A new bioinspired collagen-hydroxyapatite bone graft substitute in adult scoliosis surgery: results at 3-year follow-up

Introduction

Adult scoliosis is a spinal deformity in a skeletally mature patient with a Cobb angle of more than 10° in the coronal plain. Deformity in the adult spine can be a consequence of an adolescent deformity, a new presentation of deformity due to a degenerative process of the motion segment of the spine or the result of other causes such as tumor or osteoporotic fractures. Aebi scores describe 3 types of adult scoliosis: (i) primary degenerative scoliosis (de novo), (ii) progressive idiopathic scoliosis; (iii) secondary degenerative scoliosis (1).

In adult scoliosis, pain and disability correlate with segment degeneration, and sagittal imbalance are the most relevant findings to make a decision to undertake surgical treatment (2). Progression of neurological deficits or symptoms not responsive to conservative treatment for more than 6 months are additional indications to surgery. Instrumented spinal fusion is an effective treatment; however, the relatively limited amount of autologous local bone available for the graft makes it necessary to use bone from other sources or synthetic biomaterials.

Among the available graft options, an autologous iliac crest bone graft (ICBG) is considered the gold standard option for achieving arthrodesis, thanks to its excellent osteoinductive, osteoconductive and osteogenic properties. However, drawbacks such as morbidity at the harvesting site and limited availability may limit its use (3-4-5-6).

Local autograft bone (LAB), harvested from the lamina and the spinous processes during surgery, shows excellent fusion rates, reduced morbidity rates and shorter times in surgery (3, 7, 8); however, despite these excellent characteristics, the quantity and quality of LAB can be influenced by patient-related factors, particularly in children and older patients, resulting in a lack of material in sufficient amounts.
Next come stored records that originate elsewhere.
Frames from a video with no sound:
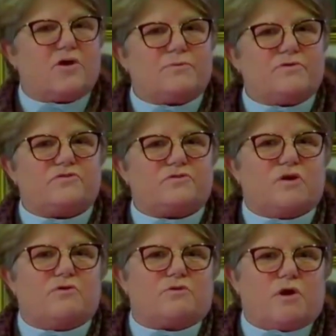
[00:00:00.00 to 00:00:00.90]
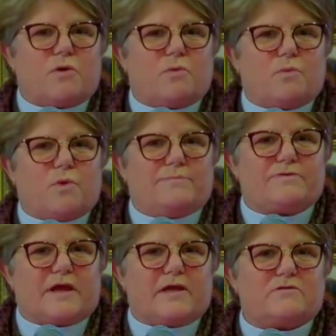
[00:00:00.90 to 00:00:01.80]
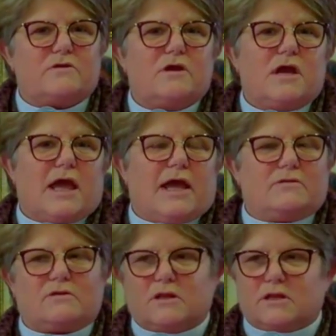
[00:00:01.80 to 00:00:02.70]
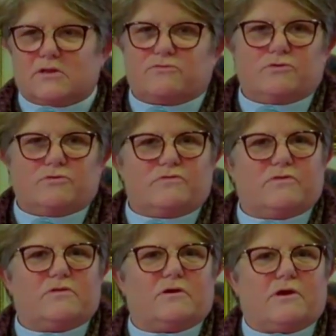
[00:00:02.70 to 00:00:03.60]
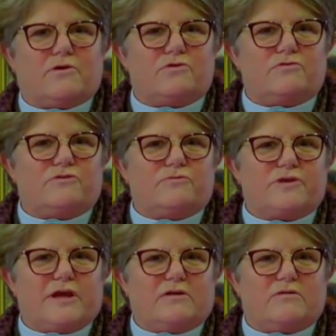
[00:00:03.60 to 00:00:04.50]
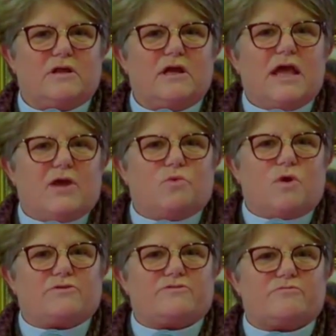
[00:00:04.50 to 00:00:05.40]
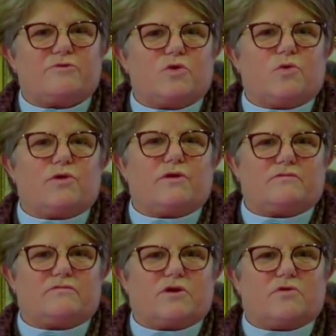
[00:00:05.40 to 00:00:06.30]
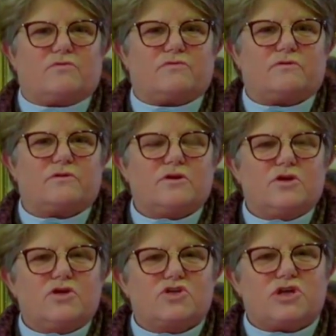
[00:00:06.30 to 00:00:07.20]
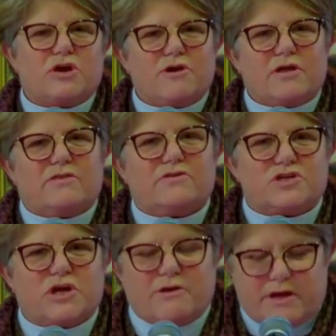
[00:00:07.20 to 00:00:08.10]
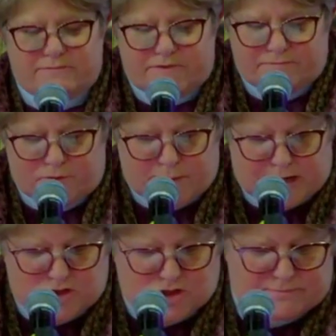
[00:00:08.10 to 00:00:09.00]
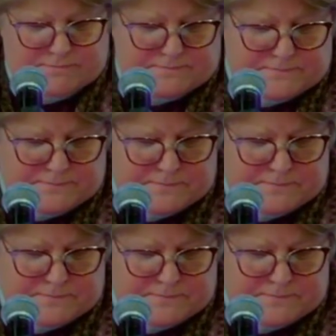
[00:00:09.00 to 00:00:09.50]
I hope that you'll go to our website and click through to our YouTube channel and watch the recordings of those. Sharing of information.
Other bone graft substitutes developed as alternatives to autologous bone (i.e., allograft, bone morphogenetic proteins, demineralized bone matrix, platelet gel, mesenchymal stem cells) have shown variable results and disagreement in their clinical indications, being still the focus of investigations concerning their safety and efficacy in spinal applications (7, 9-10-11-12).

In this scenario, synthetic bone graft substitutes (BGSs) have been proposed and have available on the market since the 1980s as alternative osteoconductive materials to fill bony defects and smooth contour irregularities (3, 10, 13, 14). Usually derived from naturally occurring ceramics, these materials have been developed to provide porous scaffolds with a structural framework and mechanical stability, able to act as a cell anchorage site and thus enable new bone ingrowth.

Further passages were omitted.